A little over a weeks ago, I posted a review of John Stuart Mill’s On Liberty. In it, I made a few comments regarding individualism, mostly expressing my sceptical view of it. I wanted to give a little more flavour to that idea and contrast it with a view I have been coming round to for a little while now: communitarianism.

The illustration is via a classic piece of game theory called The Prisoner’s Dilemma. You may have heard of it, you may have not. If not, you may have still come across the concept as it has been used in a few game shows down the years (Shafted – with Robert Kilroy-Silk, Golden Balls – with Jasper Carrott). There are many variations of the dilemma, so I’ll illustrate with a simple example.

There are two players and a prize fund of £1,000. The two players must, without knowing what the other has done, choose whether to STEAL or SHARE. There are 3 possible choices:

- Both choose to share.
- Both choose to steal.
- One chooses to share and one chooses to steal.

Of these choices, there are then 3 possible outcomes:

- If they both choose to share then the prize fund is split evenly between them and they both get £500.
- If both choose to steal then no one gets anything and they both leave empty-handed.
- If one chooses to share and one chooses to steal then the one who chose to steal gets the full £1,000 while the other person leaves empty-handed.

**An individualist view**

The individualist will be looking out for what benefits themselves the most. Since (s)he cannot know what the other person will do, there must be equal weight applied to the probability of the other person stealing or sharing. Their reasoning may follow along these lines:

“If I steal, then there is a 50% chance the other person will steal and so I will get nothing. But there is also a 50% chance that they will share, in which case I get the whole £1,000. So my Expected gain would be (£0 x 50%) + (£1,000 x 50%) = £500.

“If I share, then there is a 50% chance the other person will steal and so I will get nothing. But there is also a 50% chance that they will share, in which case I get £500. So my expected gain would be (£0 x 50%) + (£500 x 50%) = £250.

“So to maximise my expected value, it is most rational for me to choose STEAL.”

**A communitarian view**

The communitarian will be looking out for what benefits the community (of which they are a part) the most. So again, (s)he cannot know what the other person will do, there must be equal weight applied to the probability of the other person stealing or sharing. Their reasoning may follow along these lines:

“If I steal, then there is a 50% chance the other person will steal and so no member of the community will get anything. But there is also a 50% chance that they will share, in which case the community will get the whole £1,000. So the expected gain for the community would be (£0 x 50%) + (£1,000 x 50%) = £500.

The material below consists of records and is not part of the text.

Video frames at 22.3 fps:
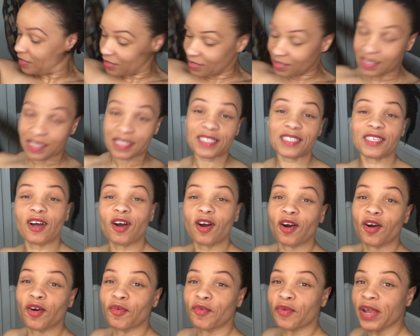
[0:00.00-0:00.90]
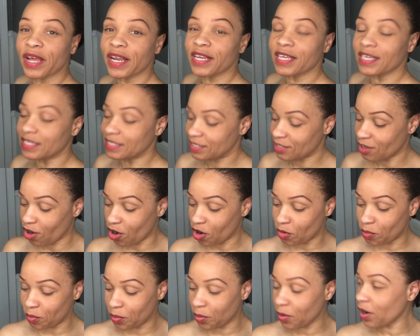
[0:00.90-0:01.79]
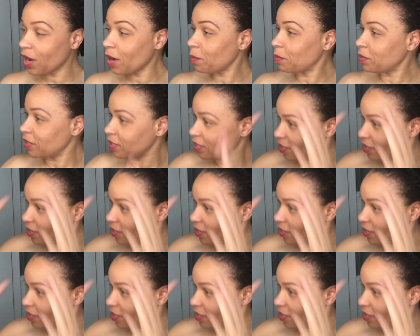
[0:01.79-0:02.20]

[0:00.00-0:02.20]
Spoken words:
it's all ready. It's all prepped.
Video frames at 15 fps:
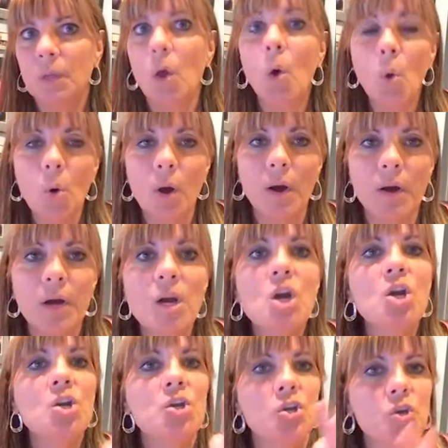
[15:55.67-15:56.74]
or
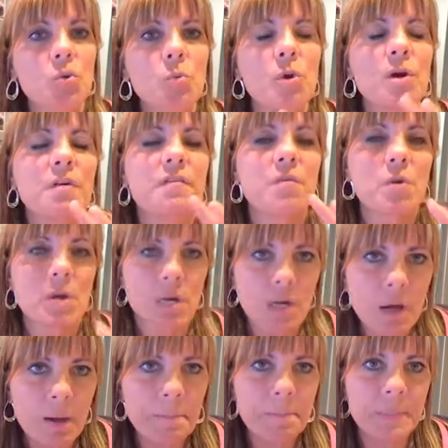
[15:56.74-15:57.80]
you work for a
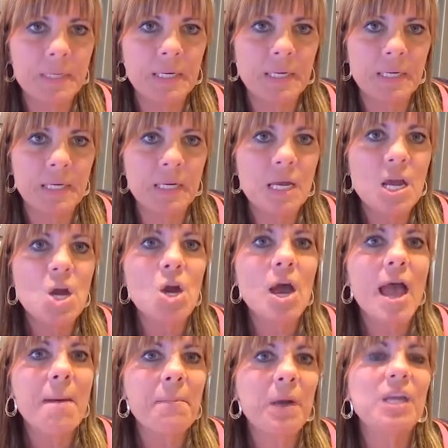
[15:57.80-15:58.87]
company,
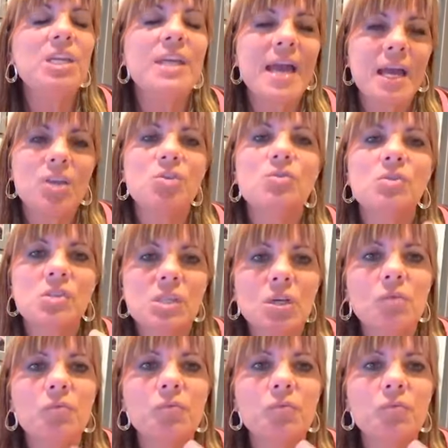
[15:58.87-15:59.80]
but yet you still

“If I share, then there is a 50% chance the other person will steal and so the community will get £1,000. But there is also a 50% chance that they will share, in which case the community still gets £1,000. So the expected gain for the community is (£1,000 x 50%) + (£1,000 x 50%) = £1,000.

So to maximise the expected value for the community, it is most rational for me to choose SHARE.”

**Additional thoughts**

Of course, there are complicating factors that could come into play in each. My point is to show the shape of the argument, not the details. For example, the individualist may think that the other person is also an individualist and therefore expect that the other person is more like to STEAL than to SHARE, altering their own behaviour in anticipation of the other. This can lead to some rather circular (or perhaps iterative might be a better term) thinking which I would rather not pursue here.

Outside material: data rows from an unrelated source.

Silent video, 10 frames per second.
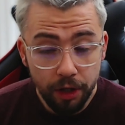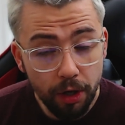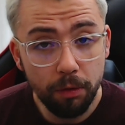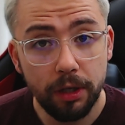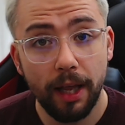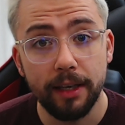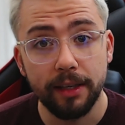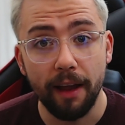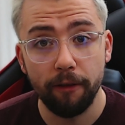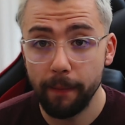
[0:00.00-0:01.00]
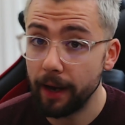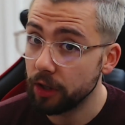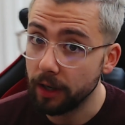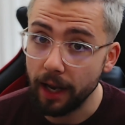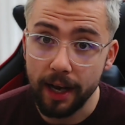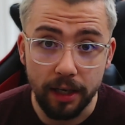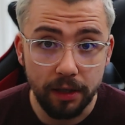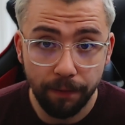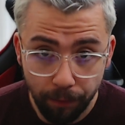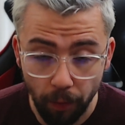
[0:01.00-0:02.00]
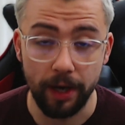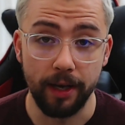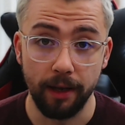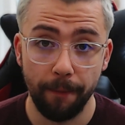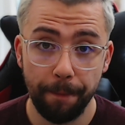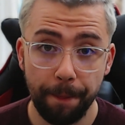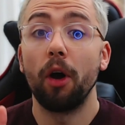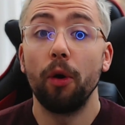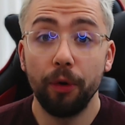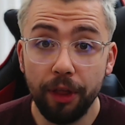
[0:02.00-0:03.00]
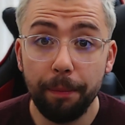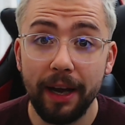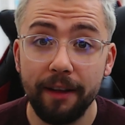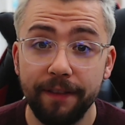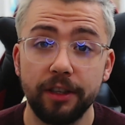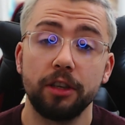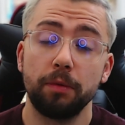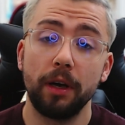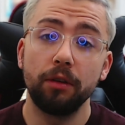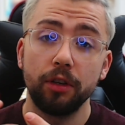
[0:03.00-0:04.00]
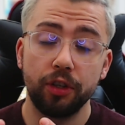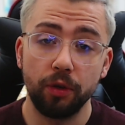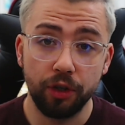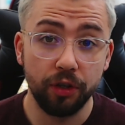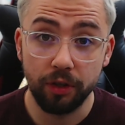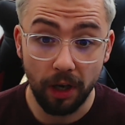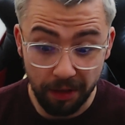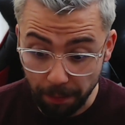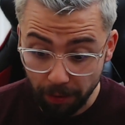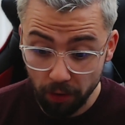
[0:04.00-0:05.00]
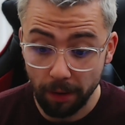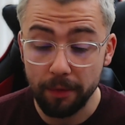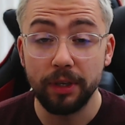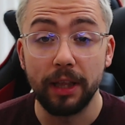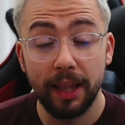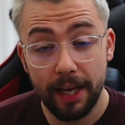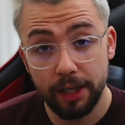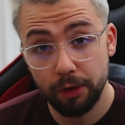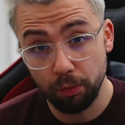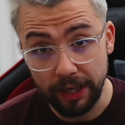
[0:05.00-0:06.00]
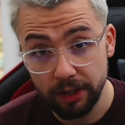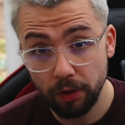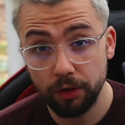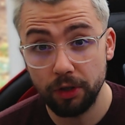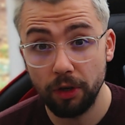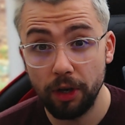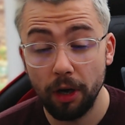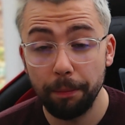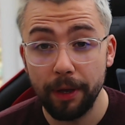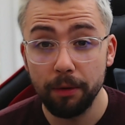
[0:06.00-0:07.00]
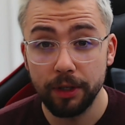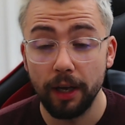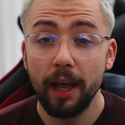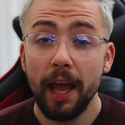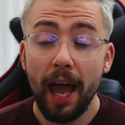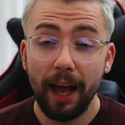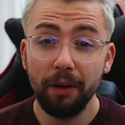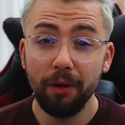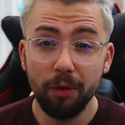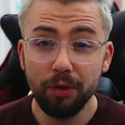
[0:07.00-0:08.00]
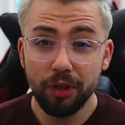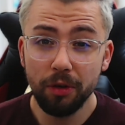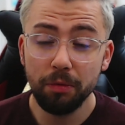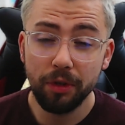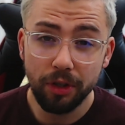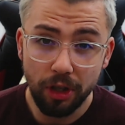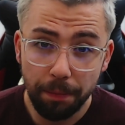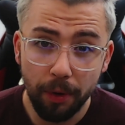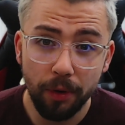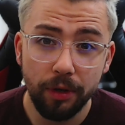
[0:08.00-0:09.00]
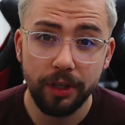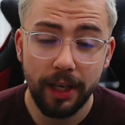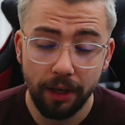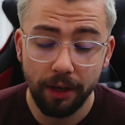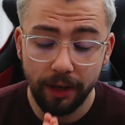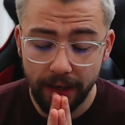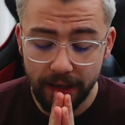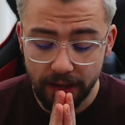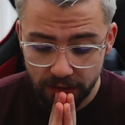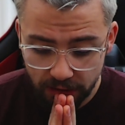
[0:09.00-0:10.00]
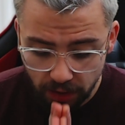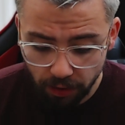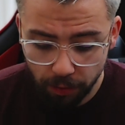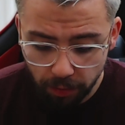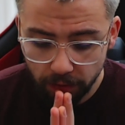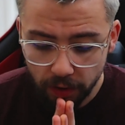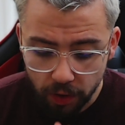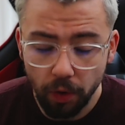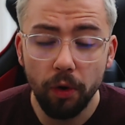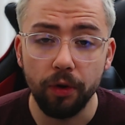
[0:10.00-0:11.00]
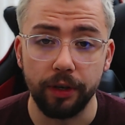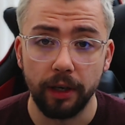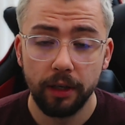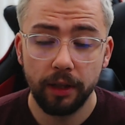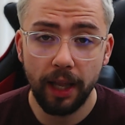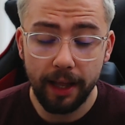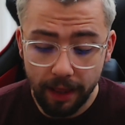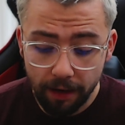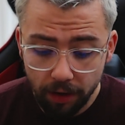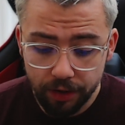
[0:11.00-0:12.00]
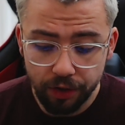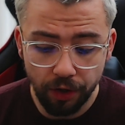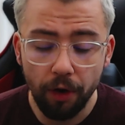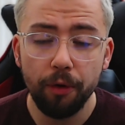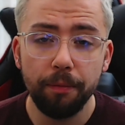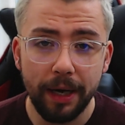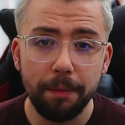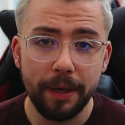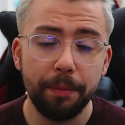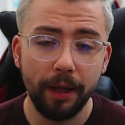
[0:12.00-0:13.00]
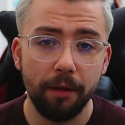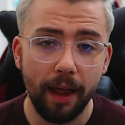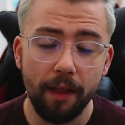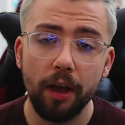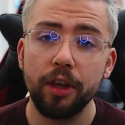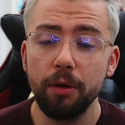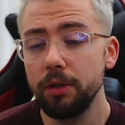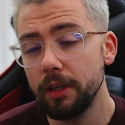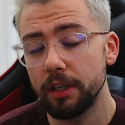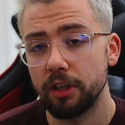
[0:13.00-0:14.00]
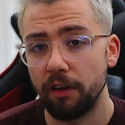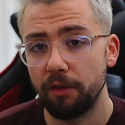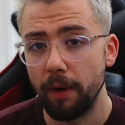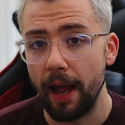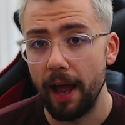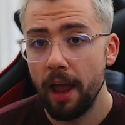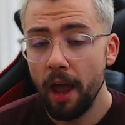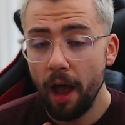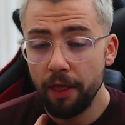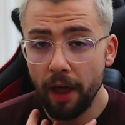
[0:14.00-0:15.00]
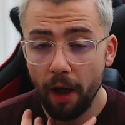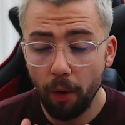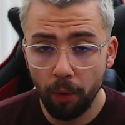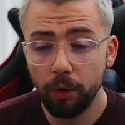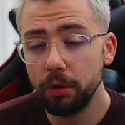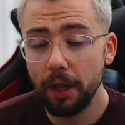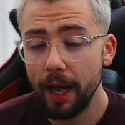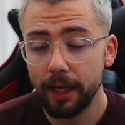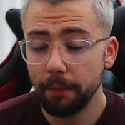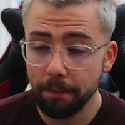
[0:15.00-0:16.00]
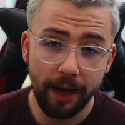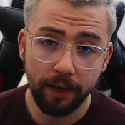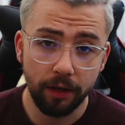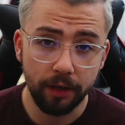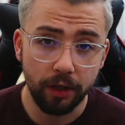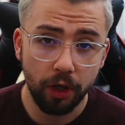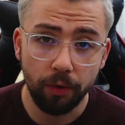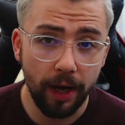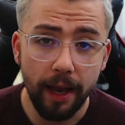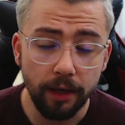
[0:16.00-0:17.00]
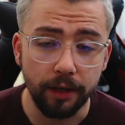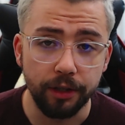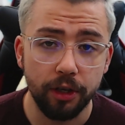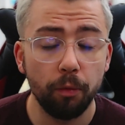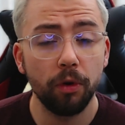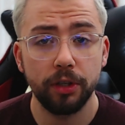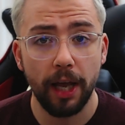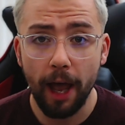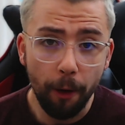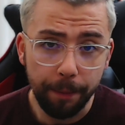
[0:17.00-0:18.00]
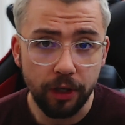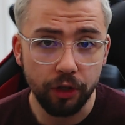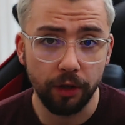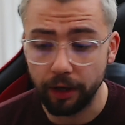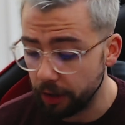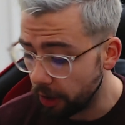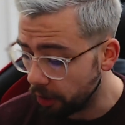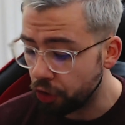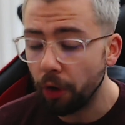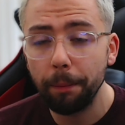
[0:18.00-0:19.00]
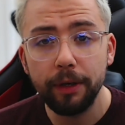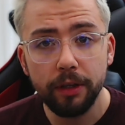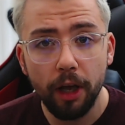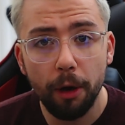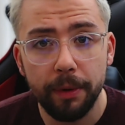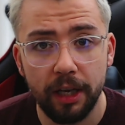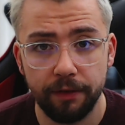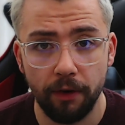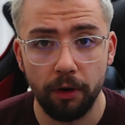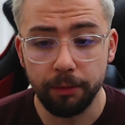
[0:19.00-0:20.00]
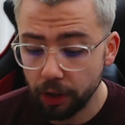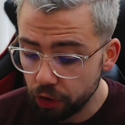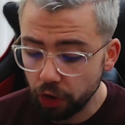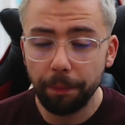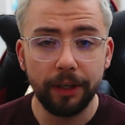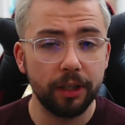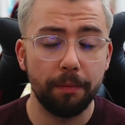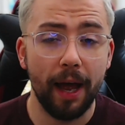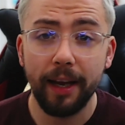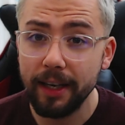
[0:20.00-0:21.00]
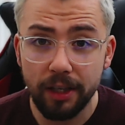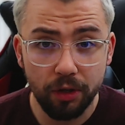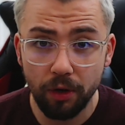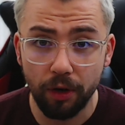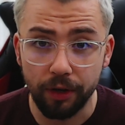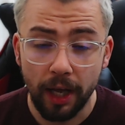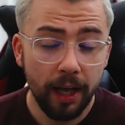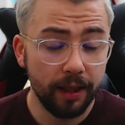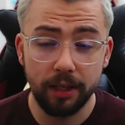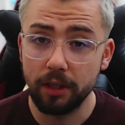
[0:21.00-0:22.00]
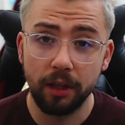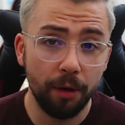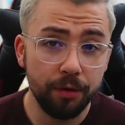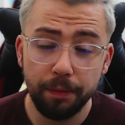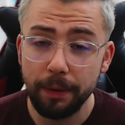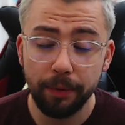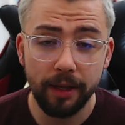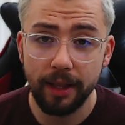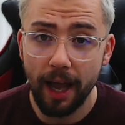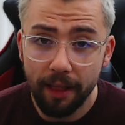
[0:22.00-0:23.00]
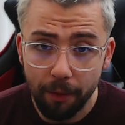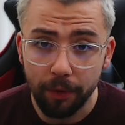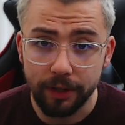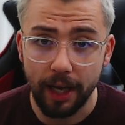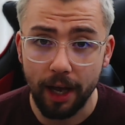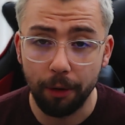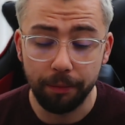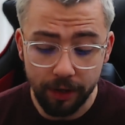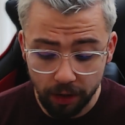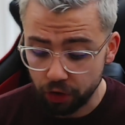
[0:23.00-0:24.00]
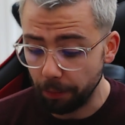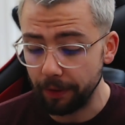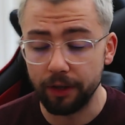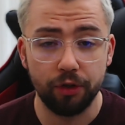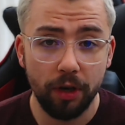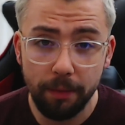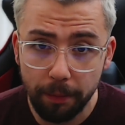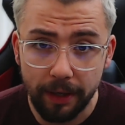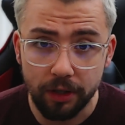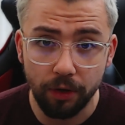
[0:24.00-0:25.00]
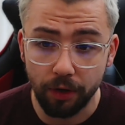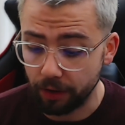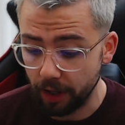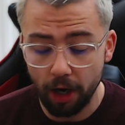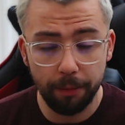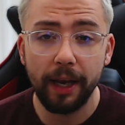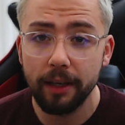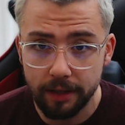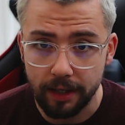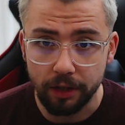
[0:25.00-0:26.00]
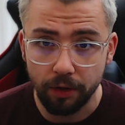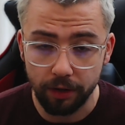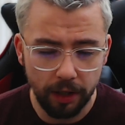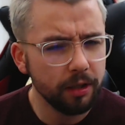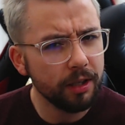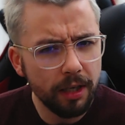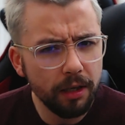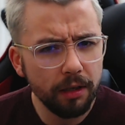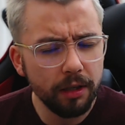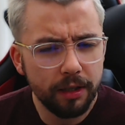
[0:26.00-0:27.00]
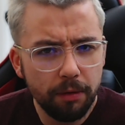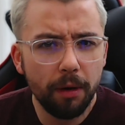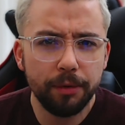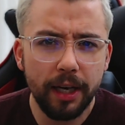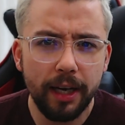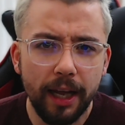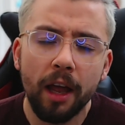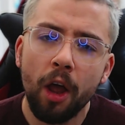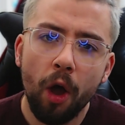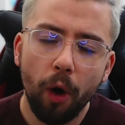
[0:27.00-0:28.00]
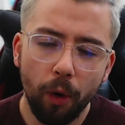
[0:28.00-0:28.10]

Utilize that information, it's free. There are other benefits as well, such as the program using less resources on your computer, and also the support center is so good. Like, there are so many people out there that are using this software. They're all like-minded creators that want to help each other. You can jump into the OBS forums. You can jump into my Discord. There's loads of people in there that want to help. You can jump in the StreamUp Discord, the OBS Discord. You see what I'm saying here?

In using the word communitarian, I am here trying to think through things myself first and then see if there is a word to suitably describe it, rather than appealing to any kind of ‘tradition’ or ‘school of thought’ which I might adopt.

In advocating a communitarian view there is, of course, an assumption that I consider the other person to be part of the same community as me. If I were not then I could either be indifferent or hostile to them. In other words, might I try to act in such a way to minimise the amount they left with. The other assumption inherent to this is that the gain of wealth is a good thing. Of course, these can and should be examined at some point, but for the sake of the illustration, it is preferable to keep all other factors equal.

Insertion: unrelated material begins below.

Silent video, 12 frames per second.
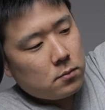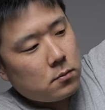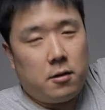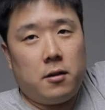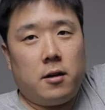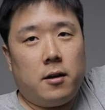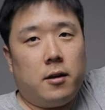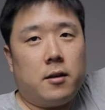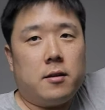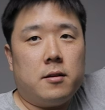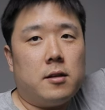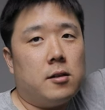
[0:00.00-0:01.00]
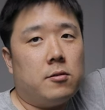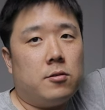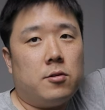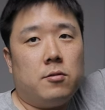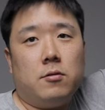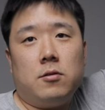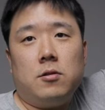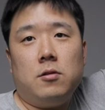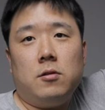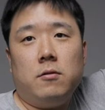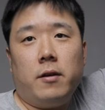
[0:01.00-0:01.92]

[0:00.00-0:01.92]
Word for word: Unlike Nano two oh two,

Of course, what this doesn’t do is negate the idea of acting in one’s self interest. A communitarian point of view is dependent upon various people being in the same community. Going back to the illustration above, if I choose to SHARE while the other person chooses to STEAL, then some of that money may well end up benefiting me indirectly. They use it to hire my services or buy something from me. They may donate some to a local art gallery which I like to frequent. It may be much more indirect than that.

So one mustn’t be lulled into thinking that communitarianism is *wholly* altruistic. It is just *primarily* altruistic. I still stand to gain by being part of the community which has a gain.

I’m sure many readers will by now see where I am hinting at in respect of being part of a church community, but I’ll let you follow the dots for yourself.